New to local models?

You don't need to understand quantization or KV caches to use Kayon. It computes a plain-language verdict for every model. Read Fit verdicts and you're set.

Install & first run

From a fresh download to a probed machine in under two minutes.

1. Download and open

Grab the installer for Windows and run it. Kayon ships as a small desktop app with a managed llama.cpp runtime bundled in, so there is nothing else to install and no Python environment to manage.

2. Let it probe your hardware

On first launch Kayon reads your machine directly through NVML: GPU model, VRAM, driver and CUDA version, CPU, system RAM, and free disk per drive. Nothing is guessed and nothing is uploaded. The probe runs locally and repeats live at 1 Hz while the app is open.

3. Meet your best pick

First run ends on a computed recommendation: the single model and quant that runs best on your GPU, with the honest verdict beside it. It is calculated from your hardware, never a hardcoded default. Install it, or skip and explore with zero models. Everything in Kayon works before you download anything.

No supported GPU?

Kayon still runs. Without a discrete NVIDIA card it computes verdicts against system RAM and CPU inference instead, so you always know what's possible.

The dashboard

Your machine, measured, all on one screen.

The dashboard is an instrument cluster for your hardware. It reads straight from NVML rather than estimating, so what you see is what the GPU is actually doing.

  • GPU identity — model, architecture, driver and CUDA version, total VRAM.
  • VRAM ring — dedicated memory split into used, reserved display headroom, and free.
  • Live meters — GPU utilization, temperature, power draw, clocks, CPU and system RAM, updated once a second.
  • Speed benchmark — a warm-run generation and prompt-eval figure for the loaded model.
  • Per-drive disk — free space on each volume, so you know where a model can land.

Fit verdicts

The heart of Kayon. Every quant of every model carries one honest verdict for your exact machine.

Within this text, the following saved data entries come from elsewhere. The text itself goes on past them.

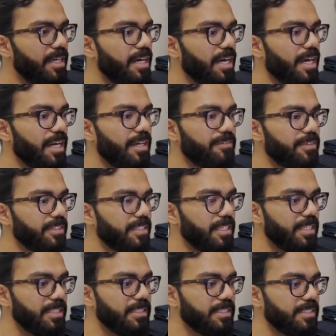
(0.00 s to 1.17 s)
And I feel like
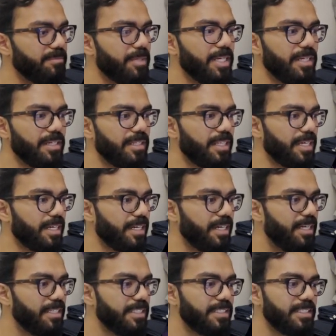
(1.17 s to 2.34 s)
this is
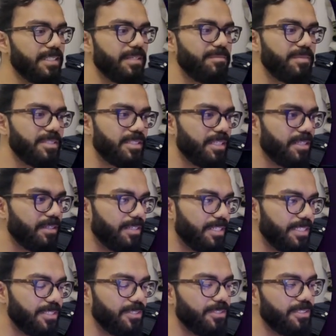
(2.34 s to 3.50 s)
an amazing
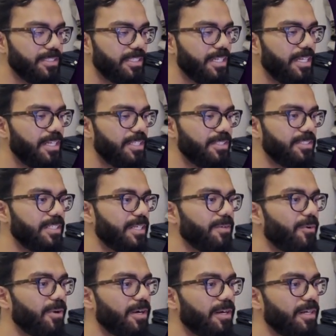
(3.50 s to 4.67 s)
resource to see
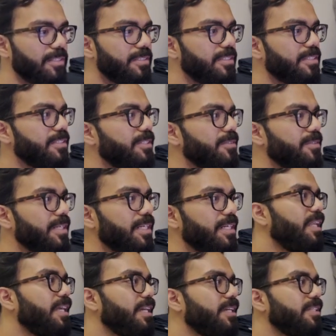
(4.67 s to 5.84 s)
what others are doing.
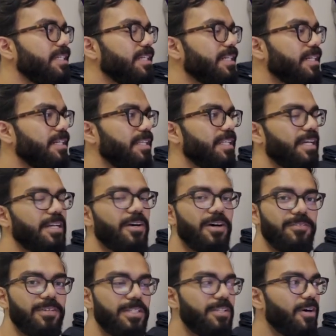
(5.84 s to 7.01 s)
Like you see
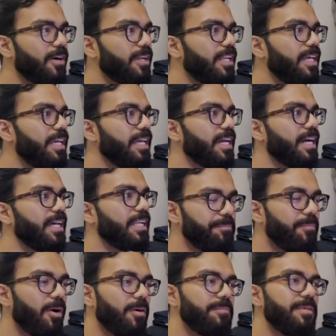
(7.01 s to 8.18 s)
with Godly and
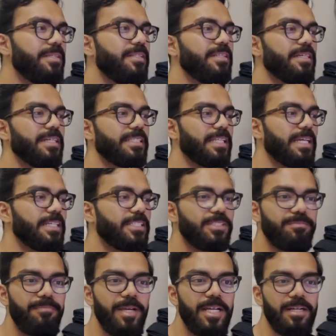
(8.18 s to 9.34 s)
Mobbin, it's like just
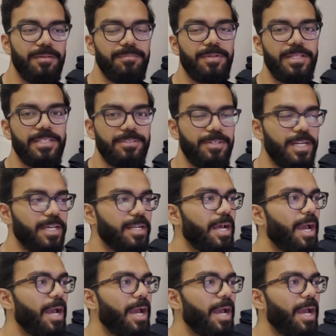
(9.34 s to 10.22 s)
big companies, right?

A verdict answers the only question that matters before a download: will this actually run, and how well? There are five, plus one honest refusal.

FITS FULLYLoads entirely onto the GPU with comfortable headroom. Fast generation, no compromises.
FITS TIGHTFits on the GPU, but headroom is thin. Fine for shorter context; watch it at longer prompts.
GPU + CPU SPLITSome layers run on the GPU, the rest on the CPU. Runs, but slower. Kayon tells you how many layers offload.
CPU ONLYWon't fit in VRAM at all, but fits in system RAM. Expect slow generation.
EXCEEDS MACHINEToo large for VRAM and RAM combined. It will not run here.
UNVERIFIED ARCHA hybrid or novel architecture Kayon can't model precisely. Rather than fabricate a number, it says so. Still loadable.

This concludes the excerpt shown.